Robin Davison - Analyst
Sure, right. Okay, I was wondering if you could say a little bit about the planned IFT with Memorial Sloan-Kettering in the ALK positive group, where mostly you have your own [ganetespib] monotherapy, presuming they would look at combination therapy with crizotinib?
Safi Bahcall - President and CEO
Sure, yes, that trial has started. I think the description is on clinicaltrials.gov. I know they have already gotten going. I am not sure there is much more that we can say about it other than many groups have come to us with the idea of combining ganetespib and crizotinib, because they are both have shown in the clinic unusually high activity and durable activity in this patient population with a good safety profile. And at this point quite a few publications have shown that the two mechanisms are complementary.
While crizotinib has tremendous activity compared to chemotherapy in lung cancer, still on average tumors are shrinking 30% or 40%, which leaves 60% or 70% to the tumors still there, which mean there is a lot of room for improvement. So I think that when groups come to us like Sloan-Kettering -- there is another top-tier cancer center getting started now, and there are cooperative groups in US and Europe who have approached us, there is a lot of room for improvement in nd combining those two drugs and the first stage is really identifying the right dose and schedule. Vojo, did you want to add?

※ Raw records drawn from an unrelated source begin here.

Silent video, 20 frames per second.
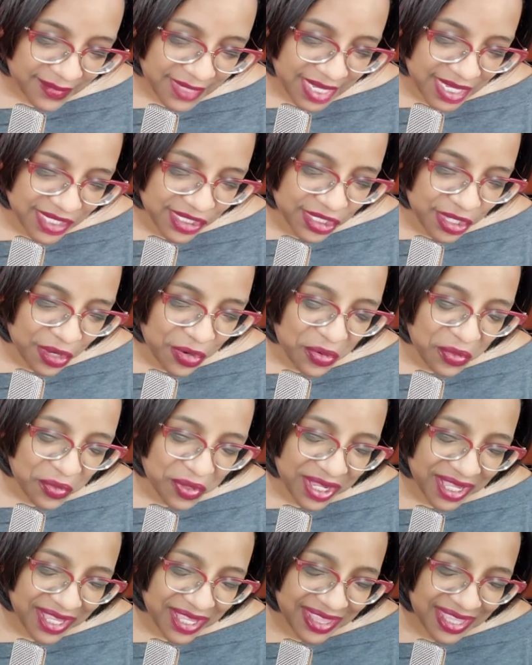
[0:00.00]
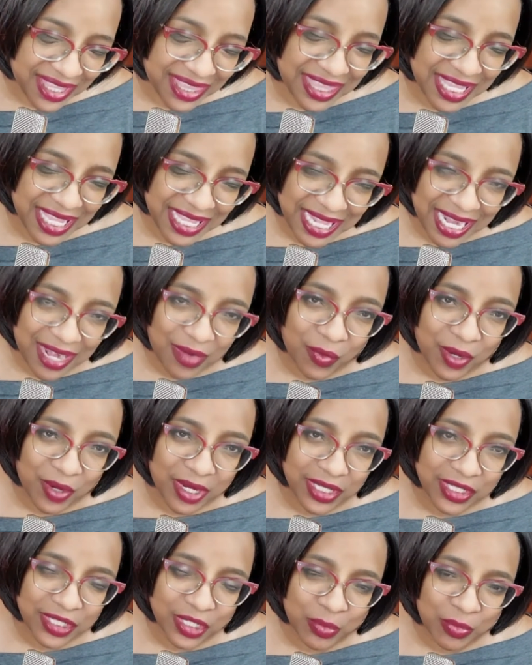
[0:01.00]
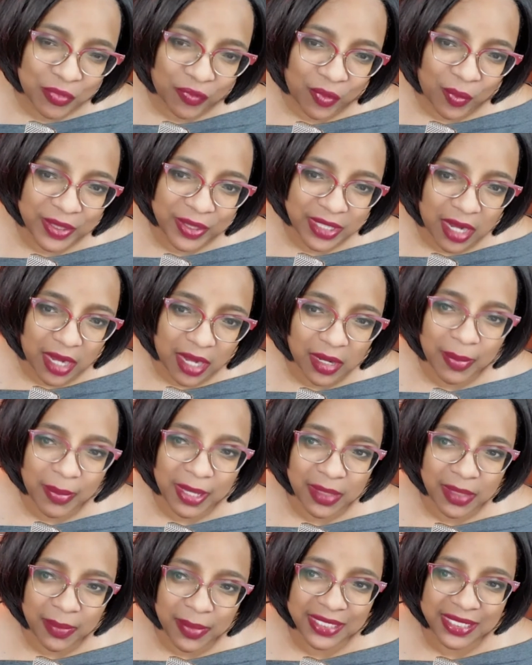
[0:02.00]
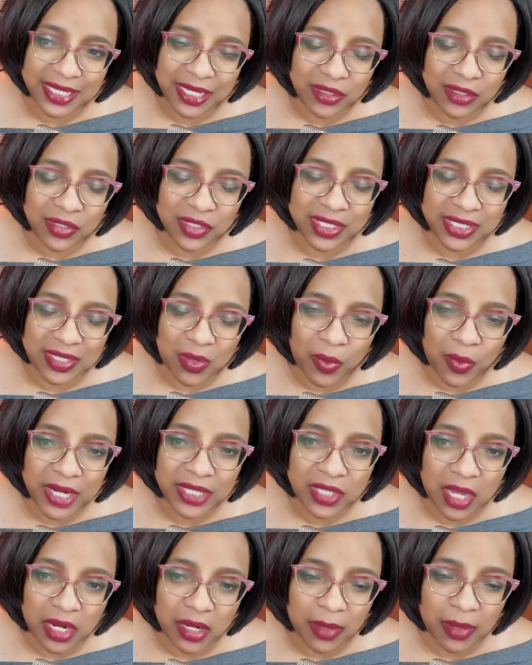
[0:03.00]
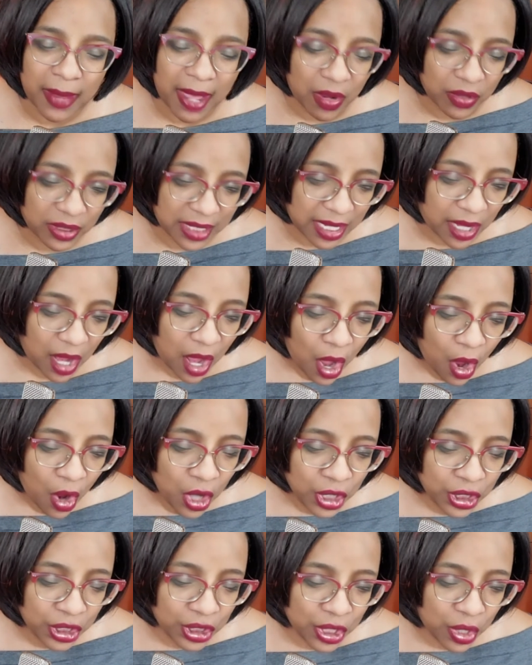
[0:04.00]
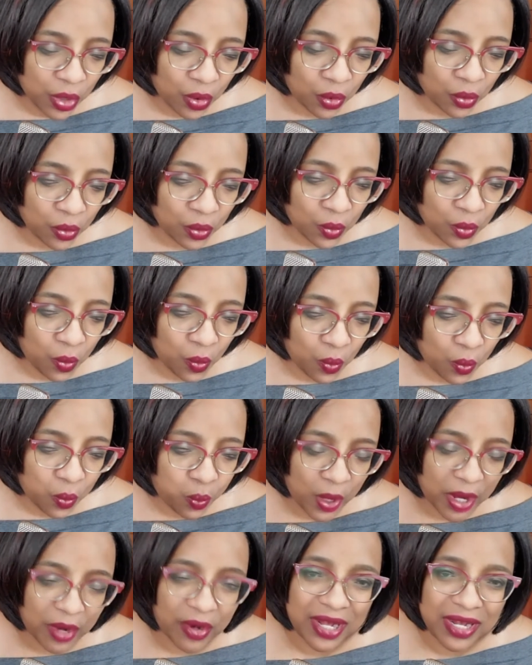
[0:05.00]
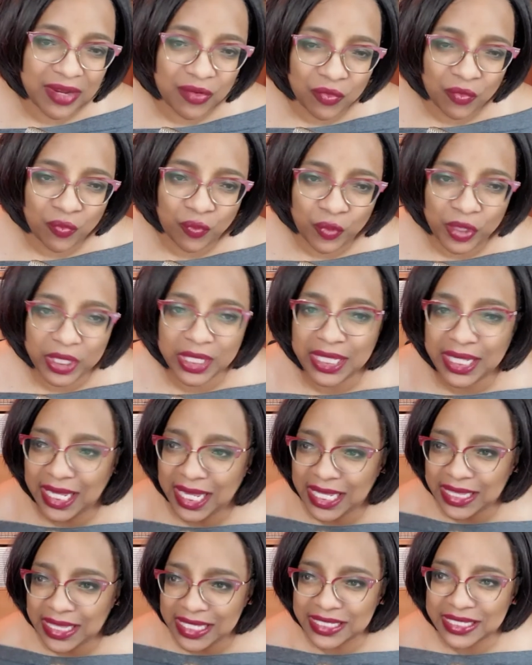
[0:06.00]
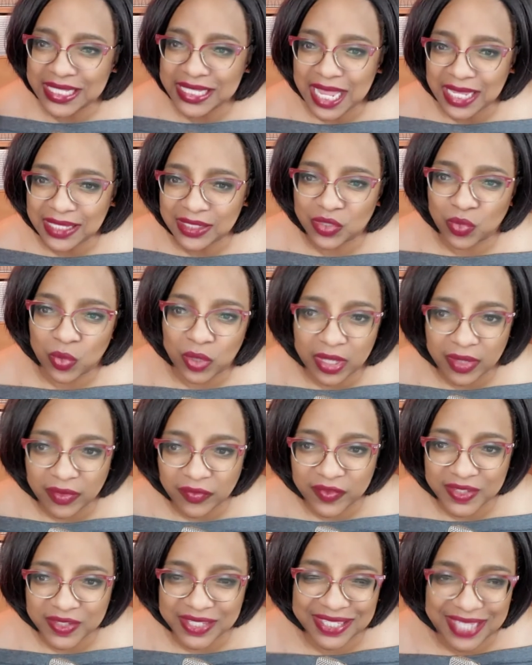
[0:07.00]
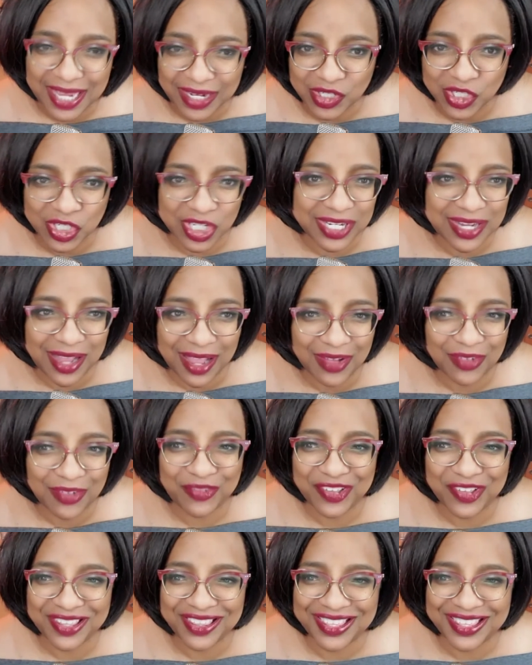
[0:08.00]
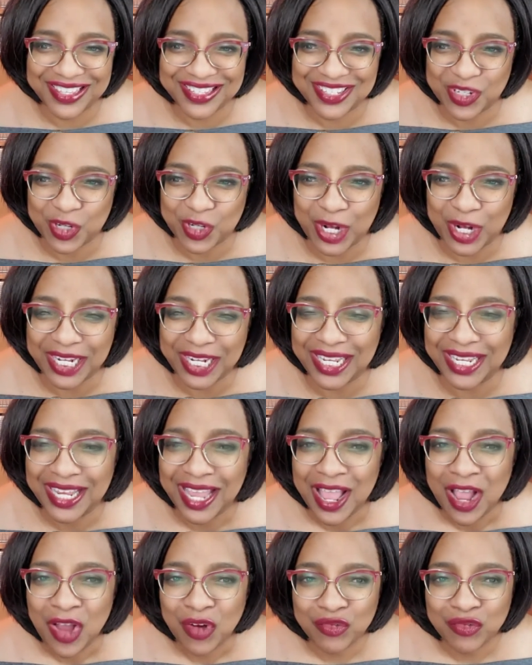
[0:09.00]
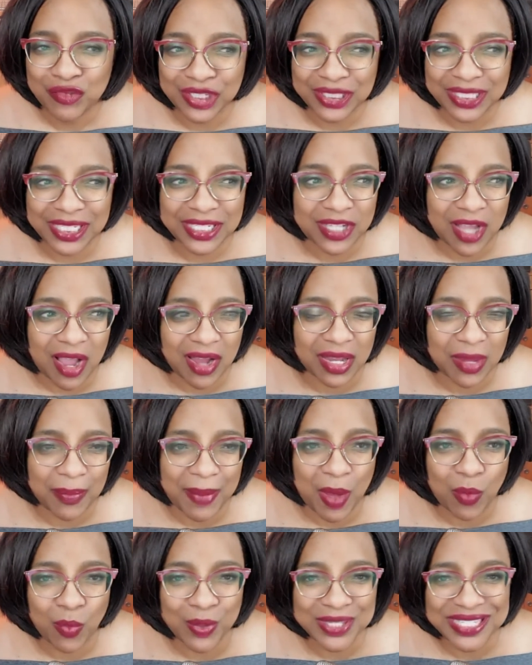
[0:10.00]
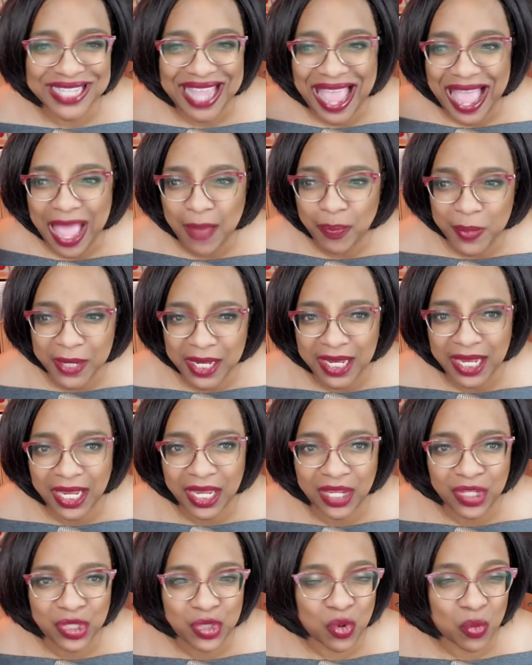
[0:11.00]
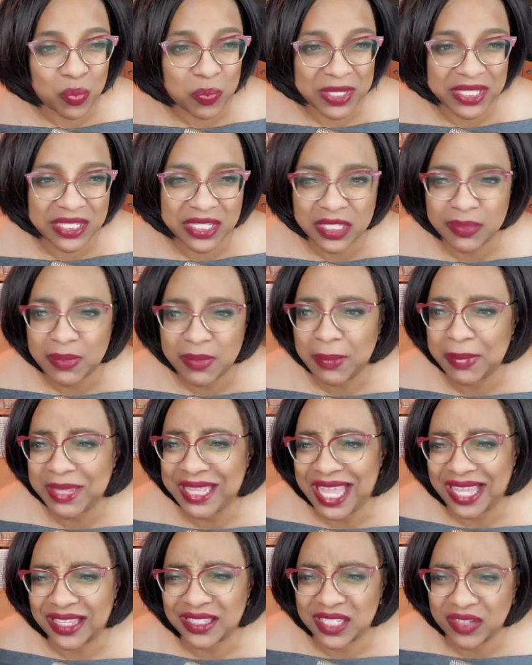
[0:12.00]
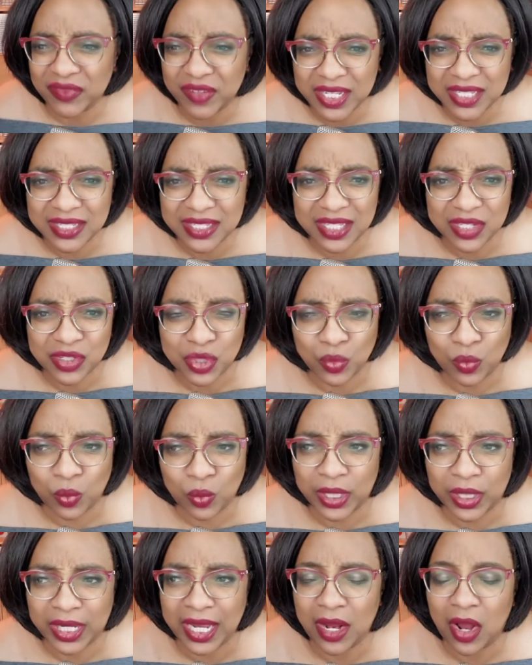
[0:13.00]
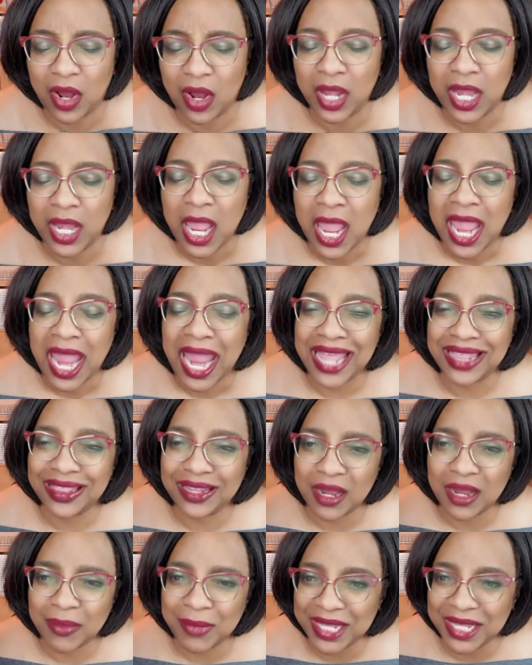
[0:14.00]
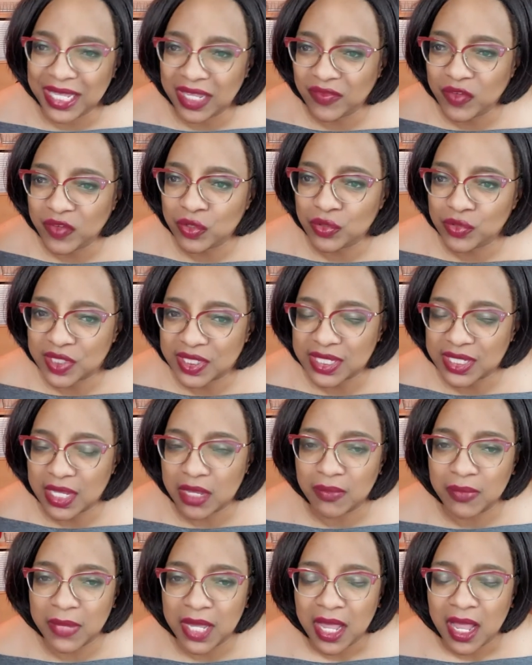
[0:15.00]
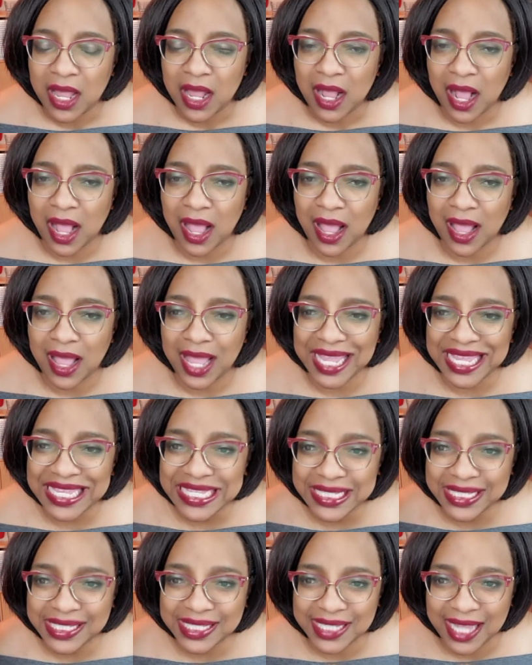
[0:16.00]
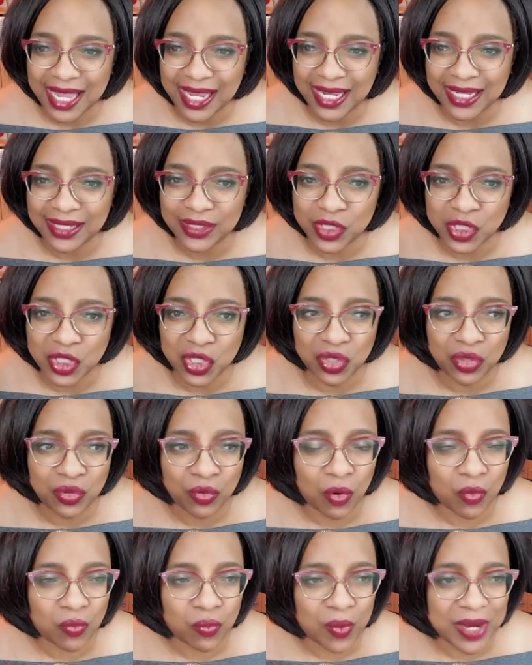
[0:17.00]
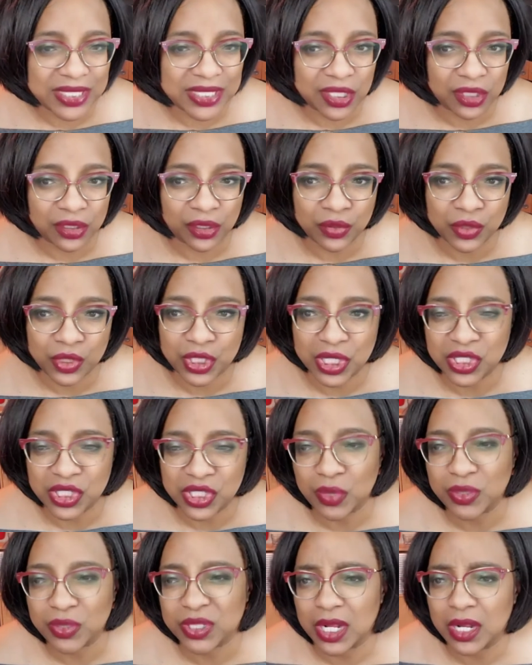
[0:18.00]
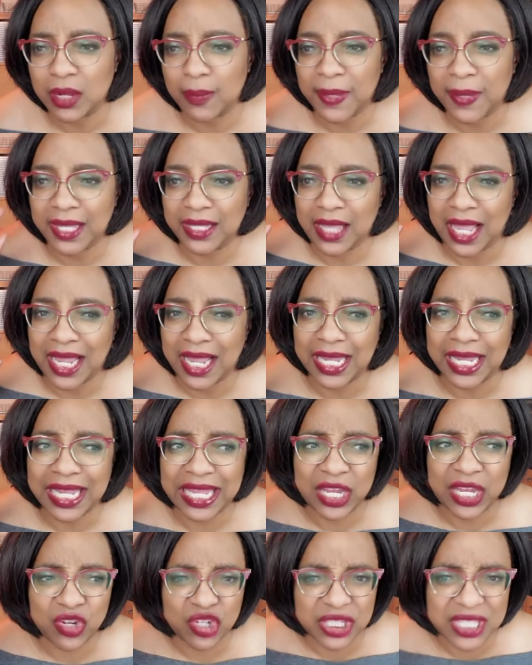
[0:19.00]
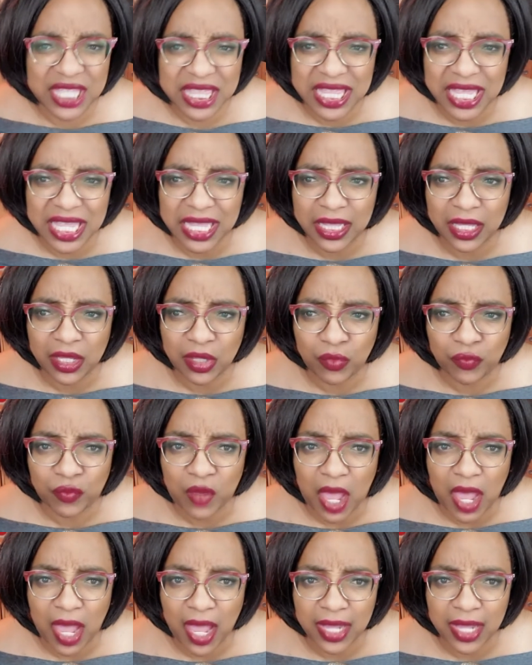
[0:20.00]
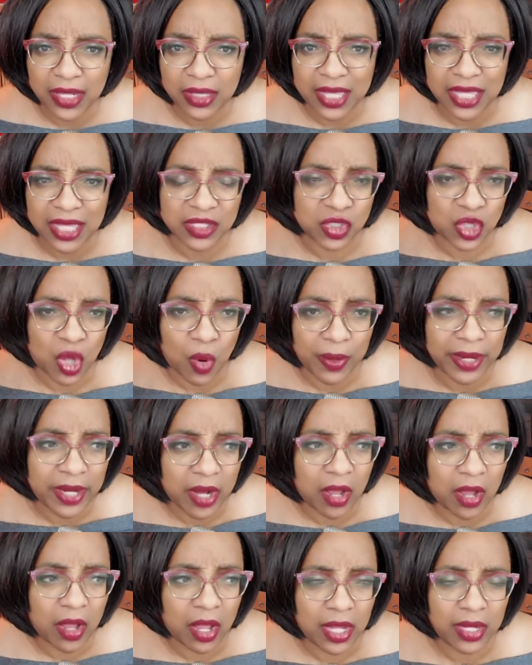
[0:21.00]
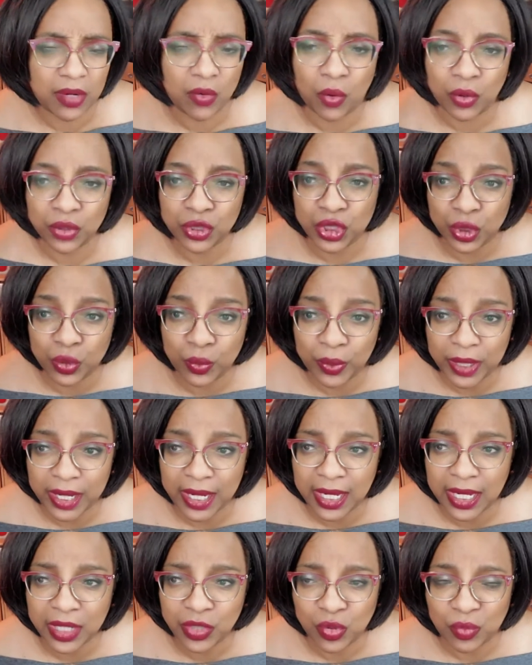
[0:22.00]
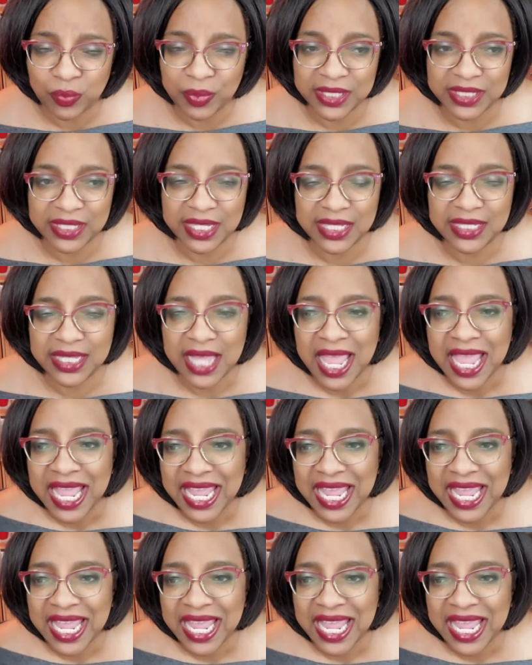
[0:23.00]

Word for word: So the thing that I want to do before we talk about the buzz killers is I want to talk about like, you know, we're going to really in this next sort of section of this training really talk about what's happening in your business maybe the activities that you're working on and then i'm going to give you some uh, insight to resolution. So it's going to be like, here's the thing that you've got that's going on or doing in your business.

Vojo Vukovic - SVP, Chief Medical Officer
No, I think that is exactly right, Safi. I think these studies are very interesting. The two active drugs will be combined, and after a short safety stage to explore the optimal dose schedule they will proceed with a Phase II portion which will generate data quite quickly.
Robin Davison - Analyst
All right, excellent. Finally, I have noticed there is a new study on IST impact in the UK on -- in mesothelioma with pemetrexed. Do you have any sort of observations on that as an interesting new combination with ganetespib obviously?

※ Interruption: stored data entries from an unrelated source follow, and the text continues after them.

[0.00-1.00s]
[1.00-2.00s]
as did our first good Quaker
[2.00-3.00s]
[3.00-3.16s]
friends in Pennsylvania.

Safi Bahcall - President and CEO
Yes, as we have said, there is a lot of investigators coming to us, and the number just keeps growing, with desire to combine ganetespib with existing standard-of-care agents. Pemetrexed is widely used in lung cancer. People are aware that we are seeing very encouraging results from lung cancer and want to get prepared for migration to first-line, migration to combining with other agents. And so we have quite a few investigators coming to us for those kinds of trials.
And a key part, as Vojo has mentioned, and we have repeatedly mentioned is the safety profile. It is very hard to combine a really toxic agent. The favorable safety profile you are saying with ganetespib makes it a combination drug of choice.
Robin Davison - Analyst
All right, sure. Great, thanks very much.
Operator
Ladies and gentlemen, that concludes the question-and-answer session. I will now turn the conference over back to Dr. Bahcall for closing comments.
Safi Bahcall - President and CEO
Thank you everybody for your time and attention today. It is a very exciting and -- a time for us here at Synta. There is a lot of people at Synta who have worked very hard on ganetespib for many years, many of our collaborators, partners, and of course, the patients and their families who have participated in these trials.
I appreciate your understanding that we are in the middle of a process and wanted to share with you real-time how we are thinking at the Company about the coming year. And I certainly appreciate your patience as we flesh this out, and we intend to communicate more about our plans later this year. Thank you all.
Operator
Ladies and gentlemen, this concludes today's call. Thank you for joining us. You may now disconnect.